My cats tested positive for Tritrichomonas. I adopted a kitten who was found to have coccidia. My adult cat ended up contracting it as well so they both went on meds to cure that issue. Unfortunately both kitties were still exhibiting intestinal issues including cowpie like stools that stunk so bad that your hair would stand on end. The kitties were also a bit gassy as well. Other than that they appeared healthy. I knew something was wrong and like 6 months later, a dozen vet visits, and around $1,000 down the tube they finally decided to test for this parasite as a last resort(they said it was pretty rare). Sure enough the test came back positive. The vet did prescribe ronidazole and they were cured in like 2 weeks. They have been fine ever since. My adult cat Willis did have some mild neurological side effects from the meds like occasional dizziness but once they went off the medication they were fine.


----------



## manitu22 (Apr 25, 2003)

Here is another link to check out

http://www.tffelines.com/index.html

This site was very helpful to me. The person who runs it contacted me recently to see how my kitties were doing and wanted to know if I wanted to post pictures of my kitties and their story.

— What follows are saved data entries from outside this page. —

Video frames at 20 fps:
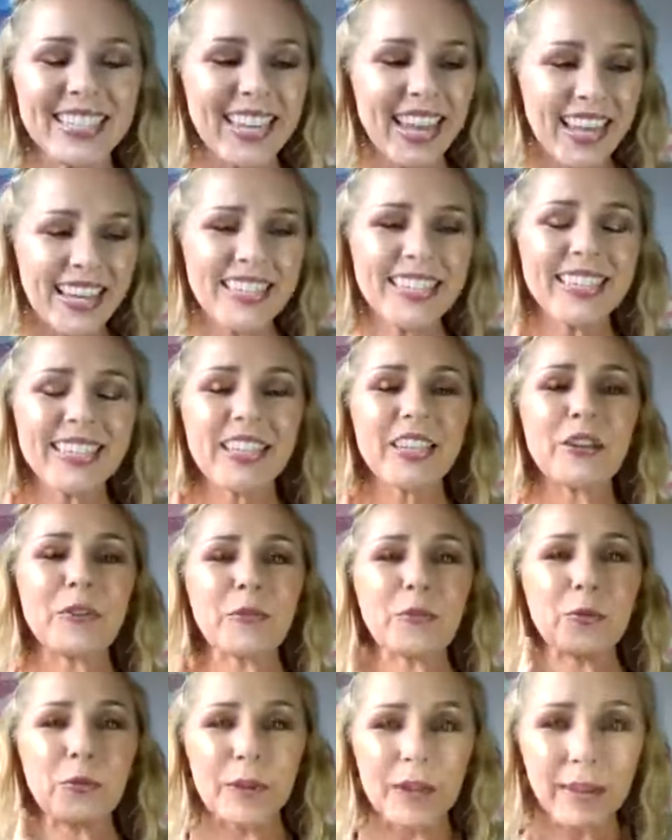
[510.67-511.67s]
That is the
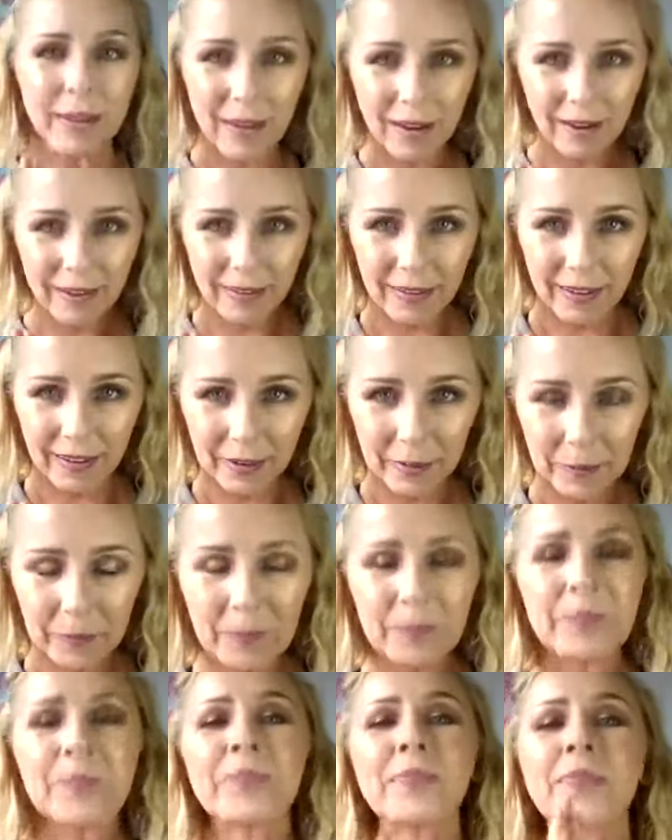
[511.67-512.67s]
Rihanna
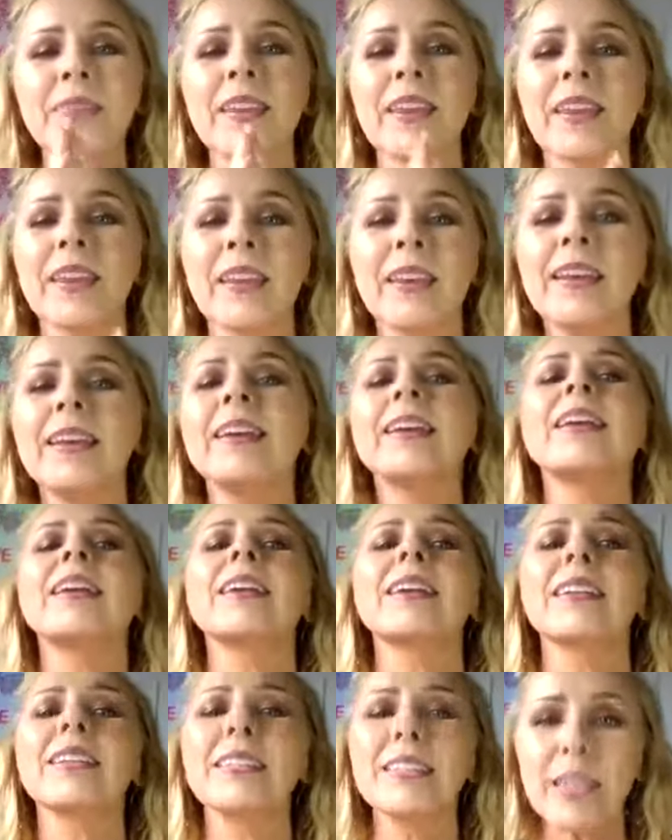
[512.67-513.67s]

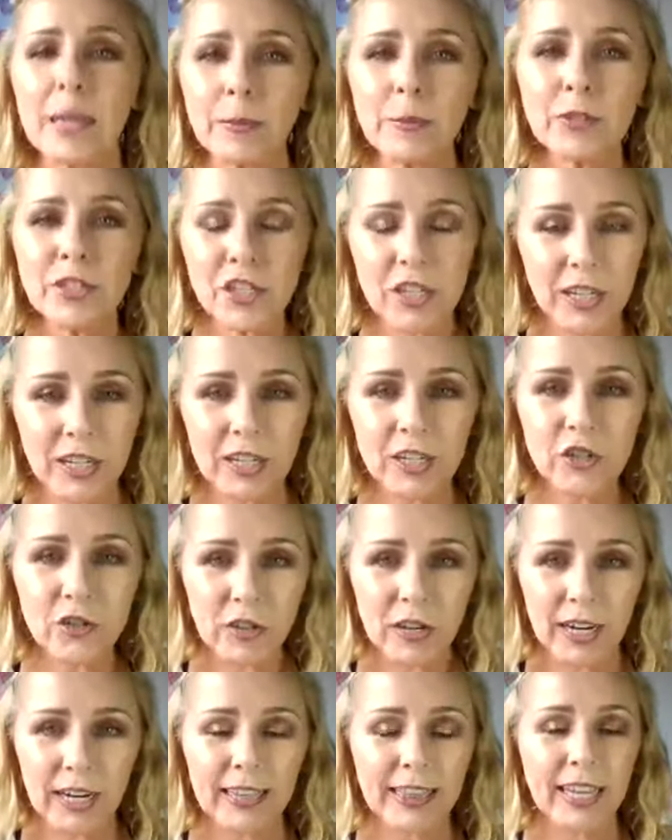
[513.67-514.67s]
double chin
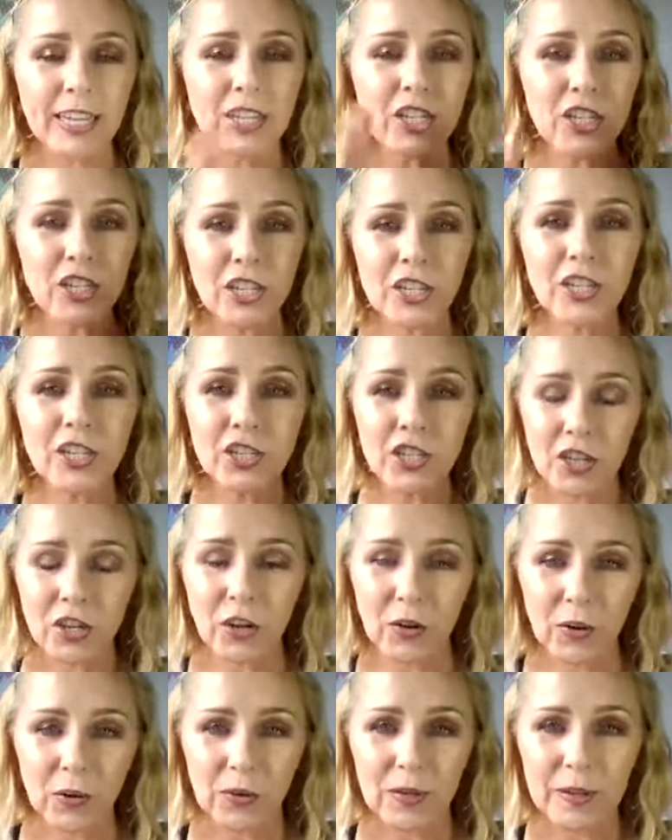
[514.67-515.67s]
trick that she
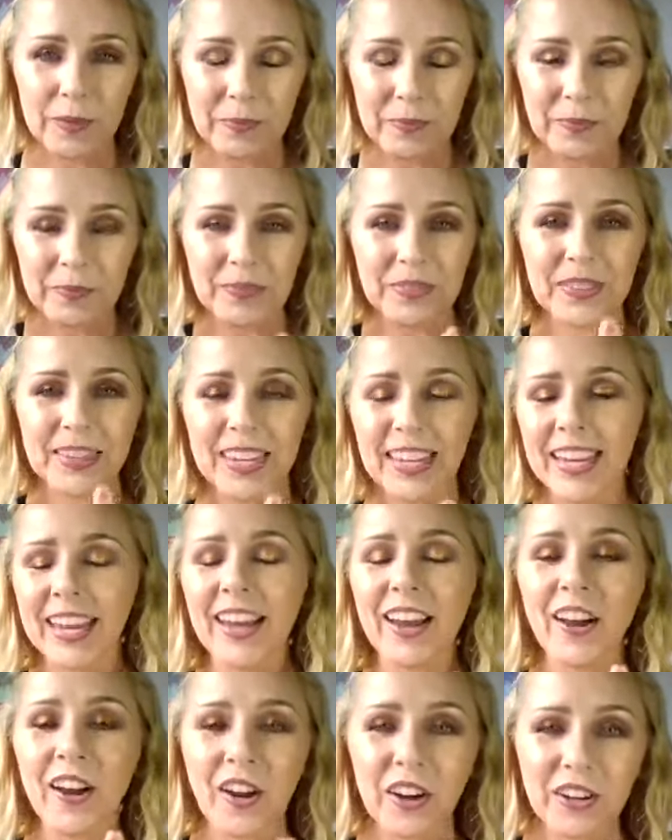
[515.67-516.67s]
showed
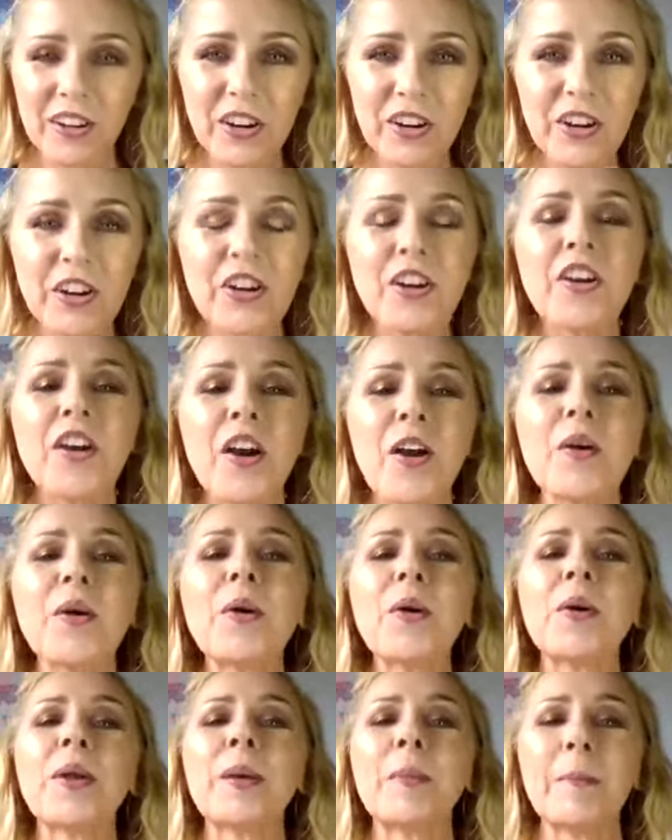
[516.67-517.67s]
on her
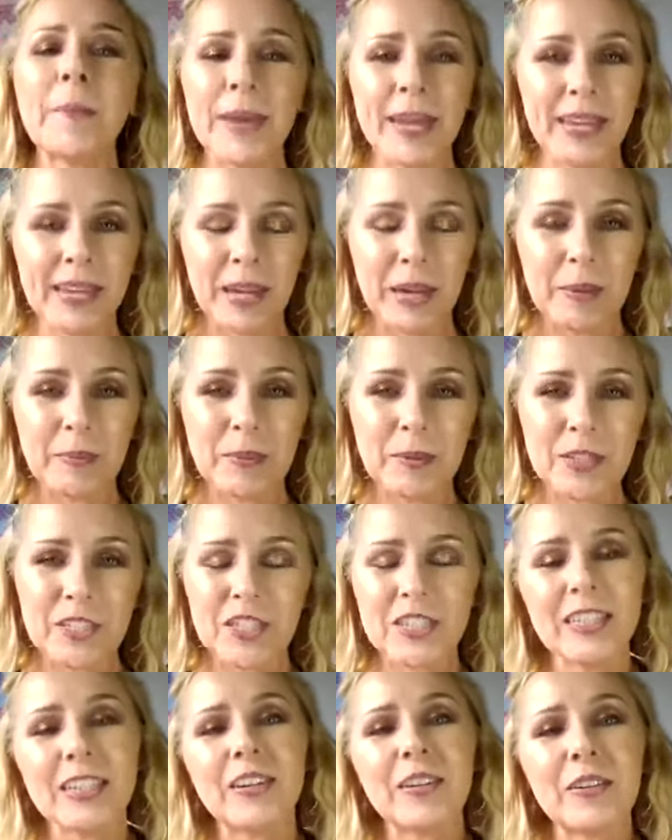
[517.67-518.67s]
own makeup when
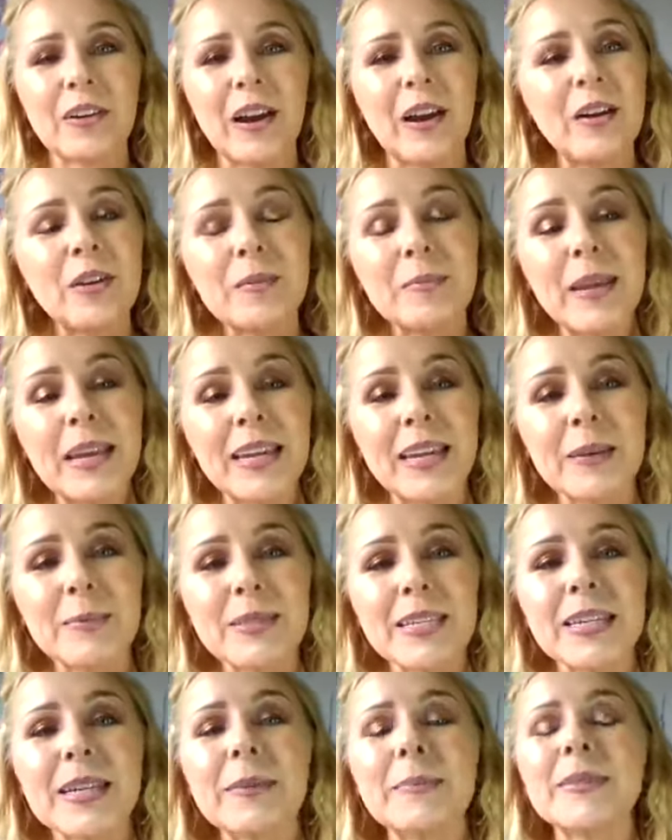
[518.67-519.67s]
she did her own makeup
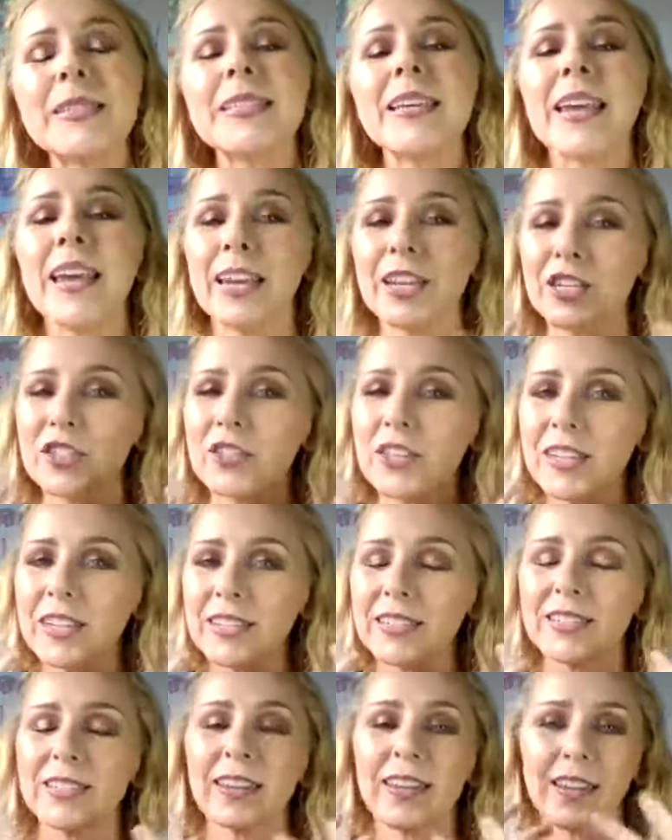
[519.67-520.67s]
tips and
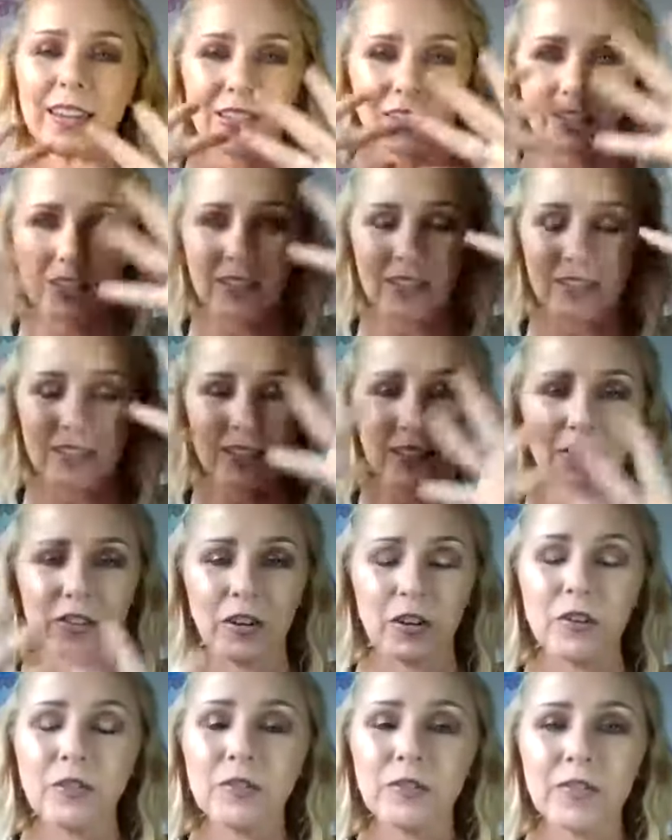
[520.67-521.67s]
tricks, and she just did her
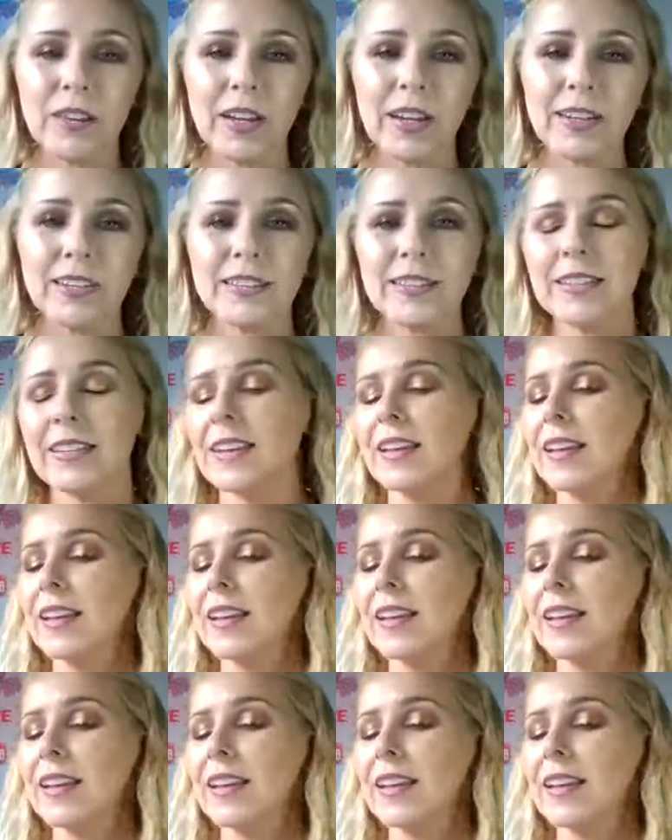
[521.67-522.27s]
own face.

I probably will end up doing that soon.


----------



## HersheysKiss (Apr 12, 2007)

manitu22
What form of testing did you go with to get the diagnosis?

Thanks for the link to tffelines.com!


----------



## manitu22 (Apr 25, 2003)

To be honest I don't remember what type of test my vet did. I need to bring Willis in this week for a follow up appointment to his dental cleaning so I will ask then. 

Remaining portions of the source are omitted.